Having low blood sugar can make you feel like shit in strange and interesting ways. One of the symptoms is confusion, so whatever else you're experiencing tends not to make sense; you can't describe it to yourself via the mechanism commonly known as "consciousness." I have been known to fall (literally) victim to low blood sugar, as in low enough to cause syncope, the sexiest word for passing out. The last time this happened to me was about four and a half years ago. I woke up at John's old apartment feeling uniquely awful; insofar as I was capable of thought, I was thinking, "I don't even understand how I feel." I was pretty sure that my eyes were dry, though -- I had fallen asleep in my contacts -- and I managed to locate the eyedrops I used to carry around in the inner zipped pocket of my bag. Tipping my head back to put them in my eyes was too much for the system, however, and blip, I was out. If I hadn't been so confused, I would have realized I was light-headed, and shouldn't be standing up. No such luck. Oddly, instead of toppling over where I was, in the doorway between the bedroom and the bathroom, I syncope-walked/stumbled forward until I met the nearest object in my path. That object was a French door.

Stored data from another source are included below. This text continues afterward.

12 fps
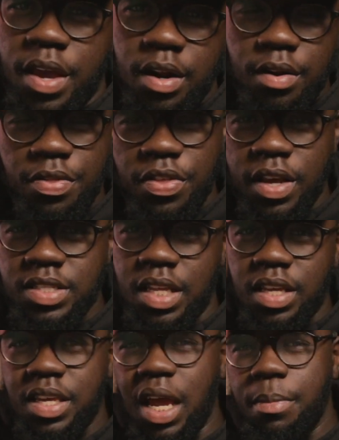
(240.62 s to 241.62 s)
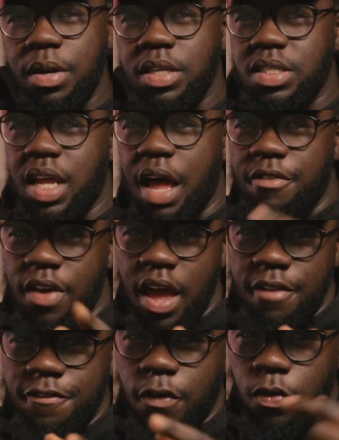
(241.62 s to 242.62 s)
Another thing is that the camera doesn't have a
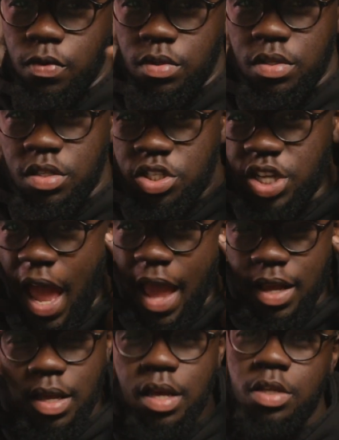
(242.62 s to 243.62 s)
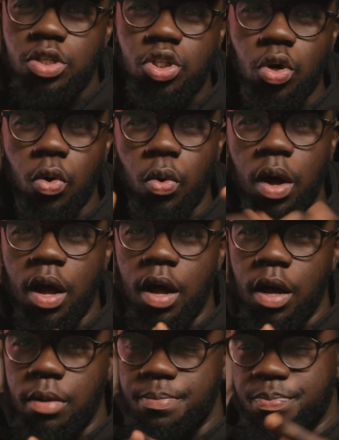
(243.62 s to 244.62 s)
headphone jack, so
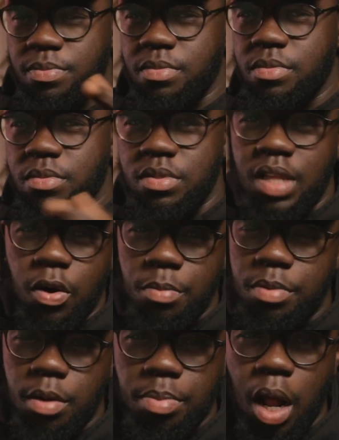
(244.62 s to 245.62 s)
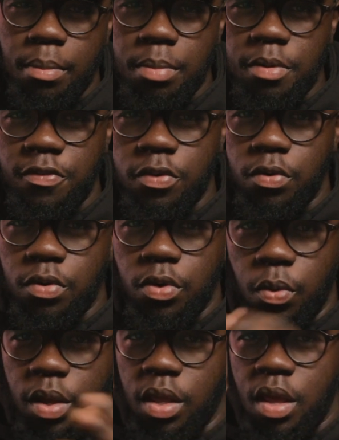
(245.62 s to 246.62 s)
that would be a problem if you're
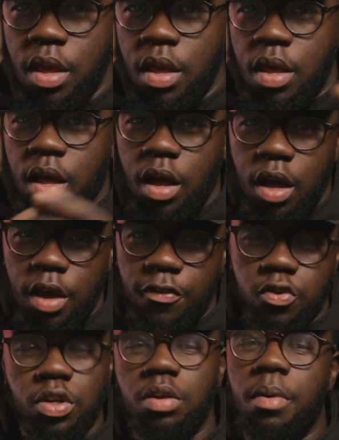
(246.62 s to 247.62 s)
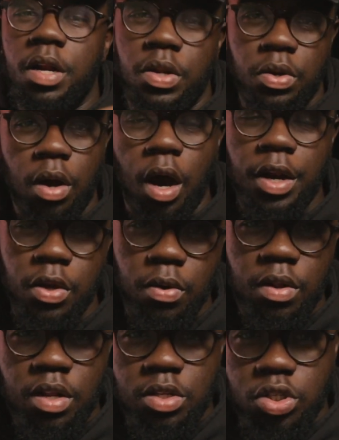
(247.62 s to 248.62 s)
doing if you're trying to monitor your
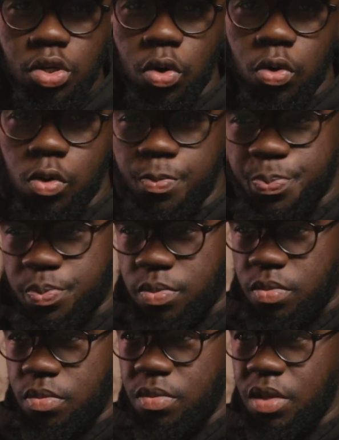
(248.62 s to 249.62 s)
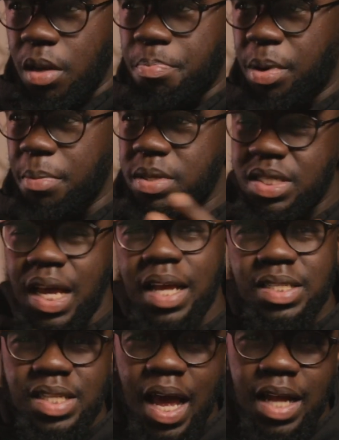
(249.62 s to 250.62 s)
audio. So but
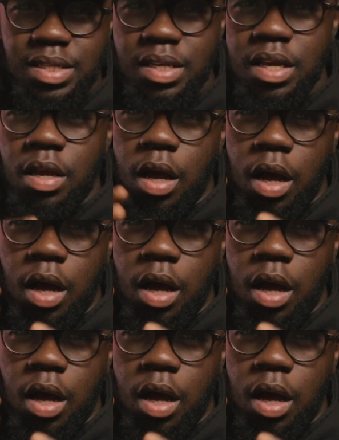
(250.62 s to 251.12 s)
besides that,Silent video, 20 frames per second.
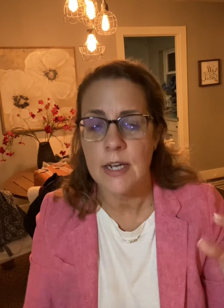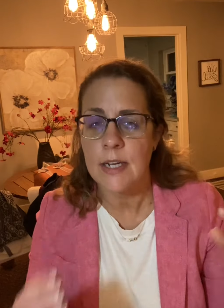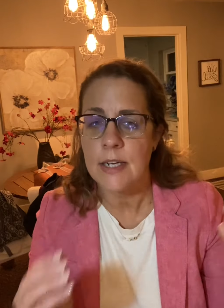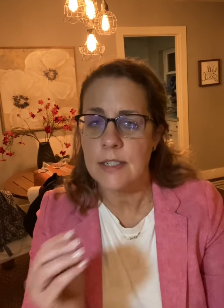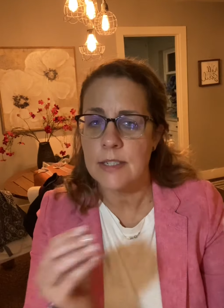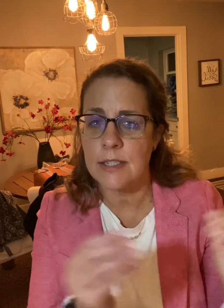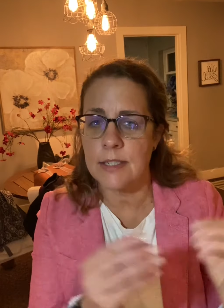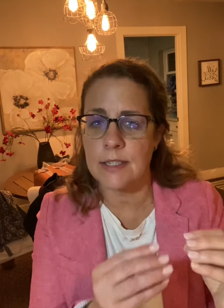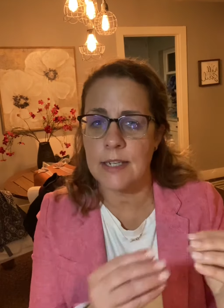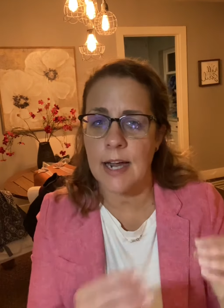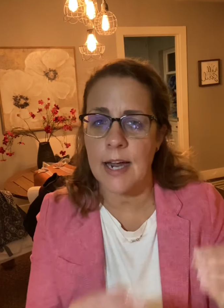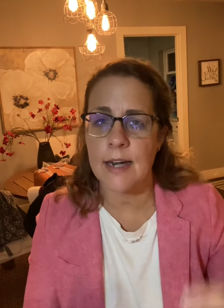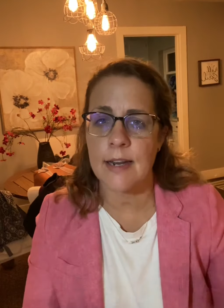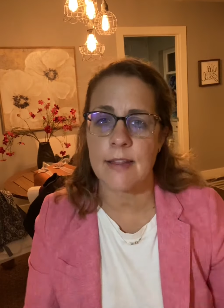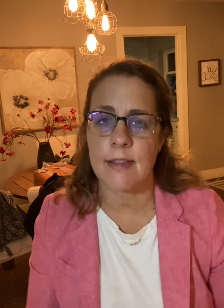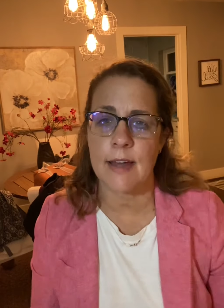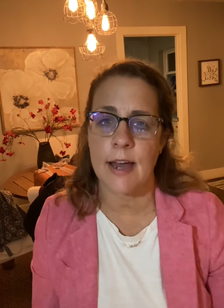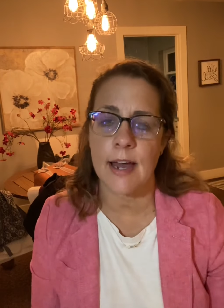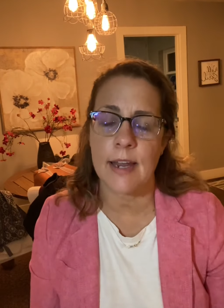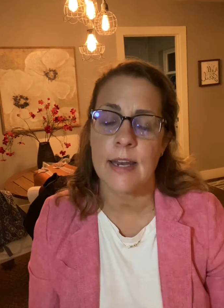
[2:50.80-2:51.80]
to tie to
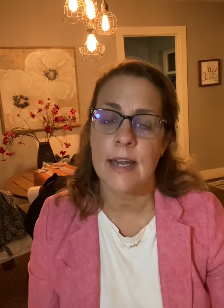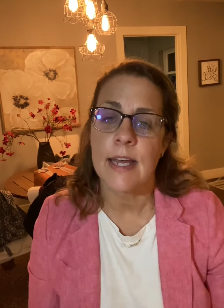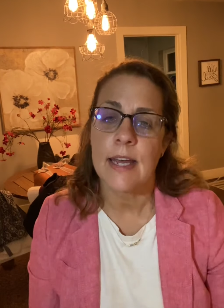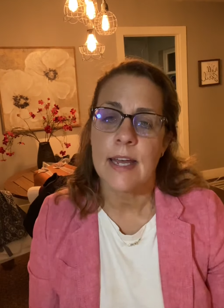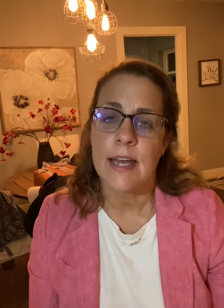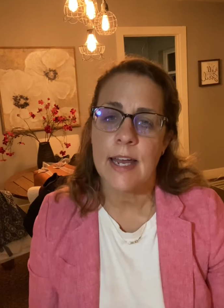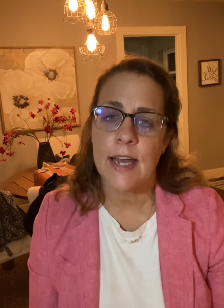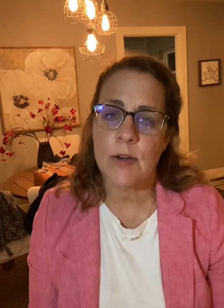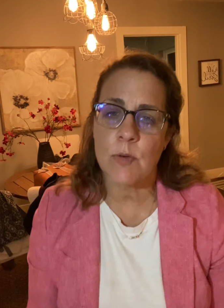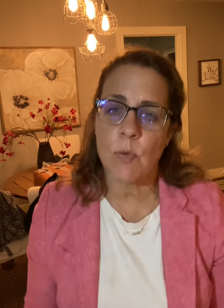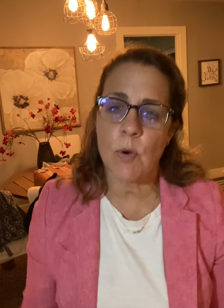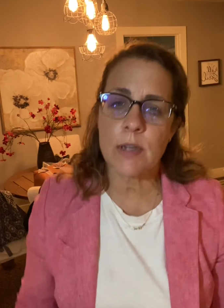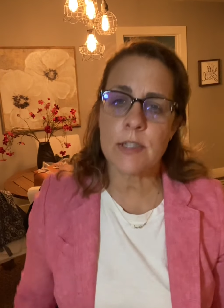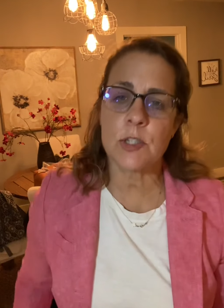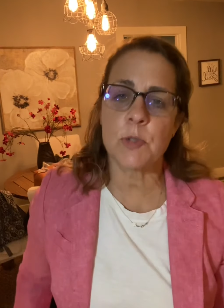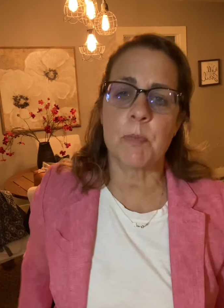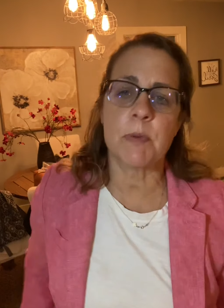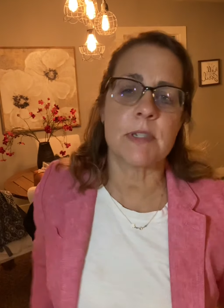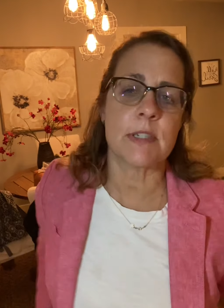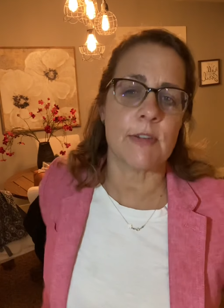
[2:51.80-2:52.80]
that. And one
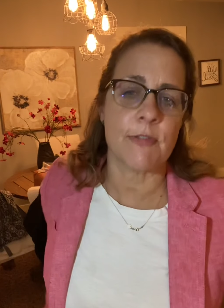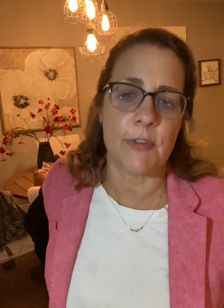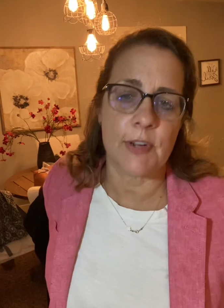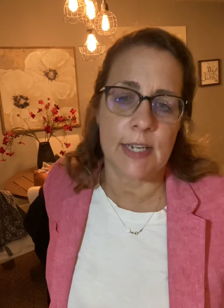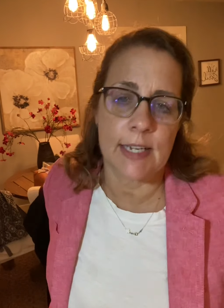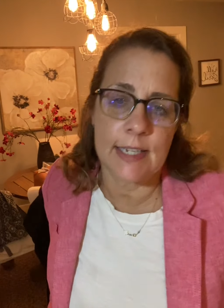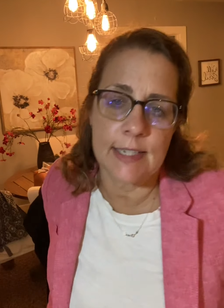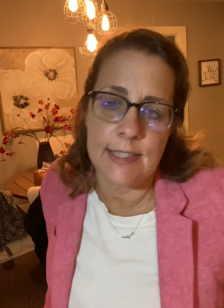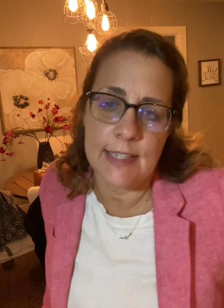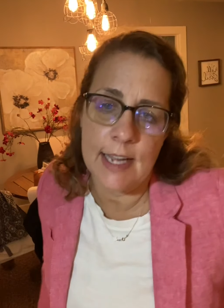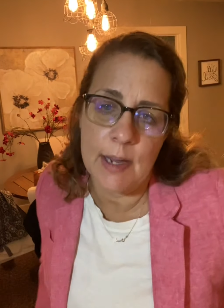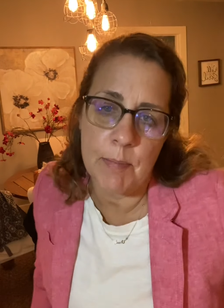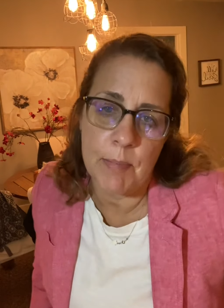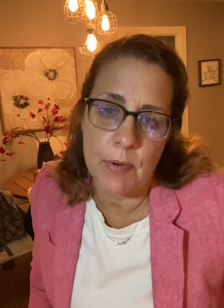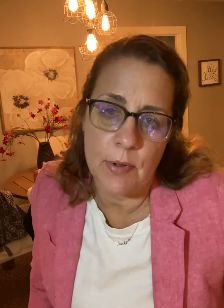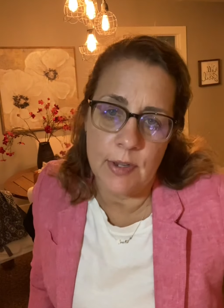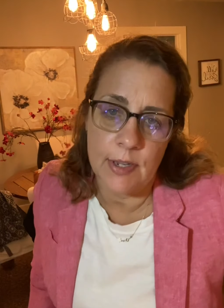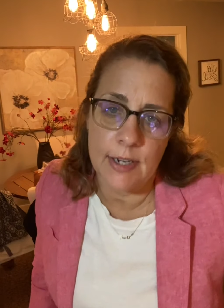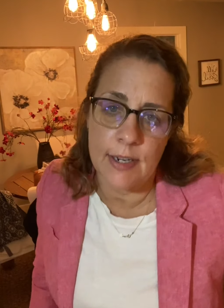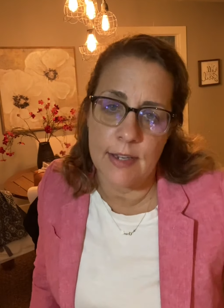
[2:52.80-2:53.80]
specific
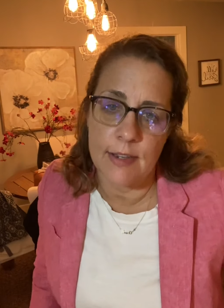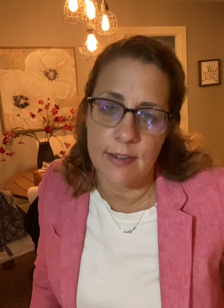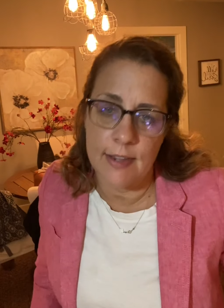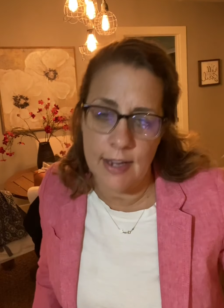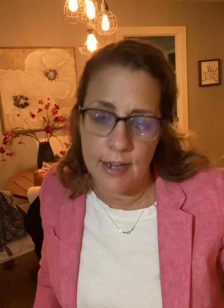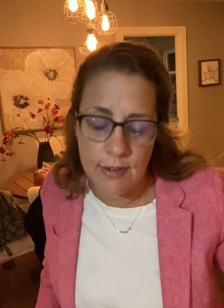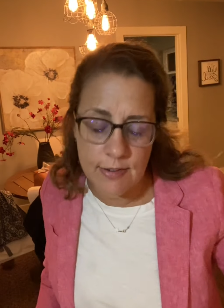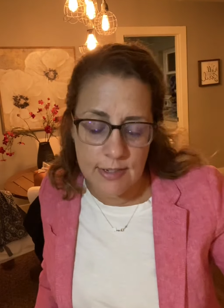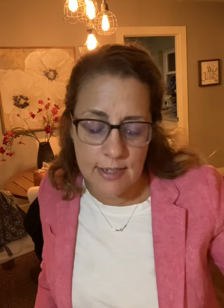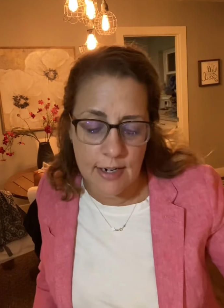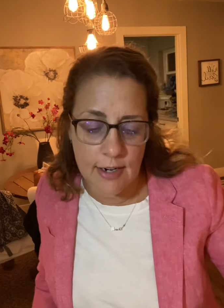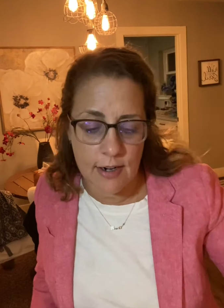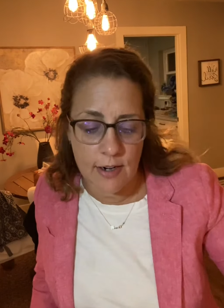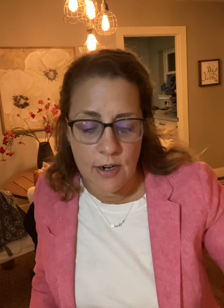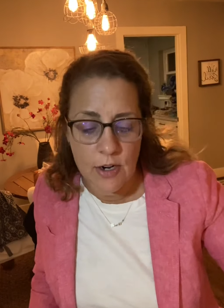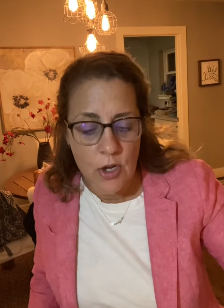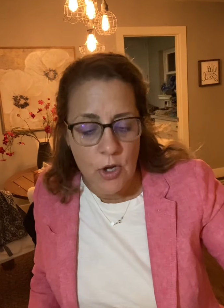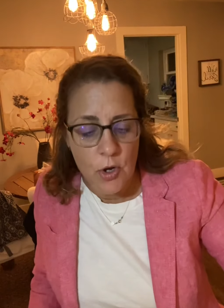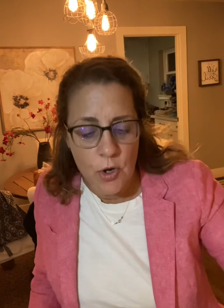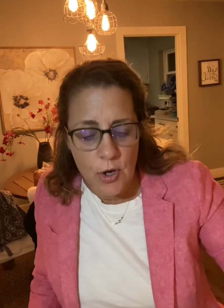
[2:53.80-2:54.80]
example in healthcare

A good thing I read this week: An interview with Alice Fulton in Memorious. Some excerpts:
I began experimenting with the double equal around 1992. I think I first used it in a poem in 1993, while working on Sensual Math. I became interested in lace making. I had some library books on the craft, and in the diagrams, the background threads that held the lace together looked like two equal signs. I learned that those background threads are called brides. This struck a chord with me; it resonated since I was interested in the background rather than foreground. In gendered terms, women, historically, have been part of the background. I wondered whether the bride sign “==” could signal a recessive space that holds everything together. The glyph itself is unignorable on the page—both present and silent. I liked that about it.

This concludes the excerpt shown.